What the task requires: Return every line of the data below that includes the string "Silent".

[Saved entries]

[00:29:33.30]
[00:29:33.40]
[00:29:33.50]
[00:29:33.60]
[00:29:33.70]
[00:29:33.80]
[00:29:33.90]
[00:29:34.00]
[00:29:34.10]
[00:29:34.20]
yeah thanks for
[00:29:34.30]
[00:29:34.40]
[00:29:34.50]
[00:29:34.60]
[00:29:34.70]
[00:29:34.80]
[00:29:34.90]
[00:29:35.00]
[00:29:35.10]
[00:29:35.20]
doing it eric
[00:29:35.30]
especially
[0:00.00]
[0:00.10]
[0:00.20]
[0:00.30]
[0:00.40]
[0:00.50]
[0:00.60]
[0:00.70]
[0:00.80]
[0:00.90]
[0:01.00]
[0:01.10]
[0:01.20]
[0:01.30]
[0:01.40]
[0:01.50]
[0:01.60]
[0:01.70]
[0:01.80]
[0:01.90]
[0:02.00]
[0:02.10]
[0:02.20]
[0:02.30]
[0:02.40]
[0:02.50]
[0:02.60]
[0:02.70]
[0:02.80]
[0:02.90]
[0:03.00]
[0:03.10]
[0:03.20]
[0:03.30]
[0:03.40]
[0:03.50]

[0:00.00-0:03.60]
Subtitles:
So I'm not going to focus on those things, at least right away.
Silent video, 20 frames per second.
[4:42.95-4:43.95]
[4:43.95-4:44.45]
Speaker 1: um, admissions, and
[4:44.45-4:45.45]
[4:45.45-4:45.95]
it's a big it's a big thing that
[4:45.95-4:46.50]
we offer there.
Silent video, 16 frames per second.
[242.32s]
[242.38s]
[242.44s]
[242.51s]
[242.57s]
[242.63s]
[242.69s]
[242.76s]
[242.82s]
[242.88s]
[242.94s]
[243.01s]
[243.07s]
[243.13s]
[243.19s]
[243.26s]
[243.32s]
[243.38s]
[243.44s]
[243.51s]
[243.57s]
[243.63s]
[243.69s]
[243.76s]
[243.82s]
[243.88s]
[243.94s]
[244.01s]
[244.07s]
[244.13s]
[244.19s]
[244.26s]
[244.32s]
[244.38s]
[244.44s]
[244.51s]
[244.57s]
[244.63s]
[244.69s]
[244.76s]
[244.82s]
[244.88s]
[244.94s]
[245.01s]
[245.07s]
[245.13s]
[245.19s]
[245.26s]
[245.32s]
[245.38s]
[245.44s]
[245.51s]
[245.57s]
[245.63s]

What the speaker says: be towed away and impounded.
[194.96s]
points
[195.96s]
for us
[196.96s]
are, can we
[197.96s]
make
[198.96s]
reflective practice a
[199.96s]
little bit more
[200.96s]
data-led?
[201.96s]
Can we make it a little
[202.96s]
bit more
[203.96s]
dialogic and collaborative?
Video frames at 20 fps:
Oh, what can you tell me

Answer:
Silent video, 20 frames per second.
Silent video, 16 frames per second.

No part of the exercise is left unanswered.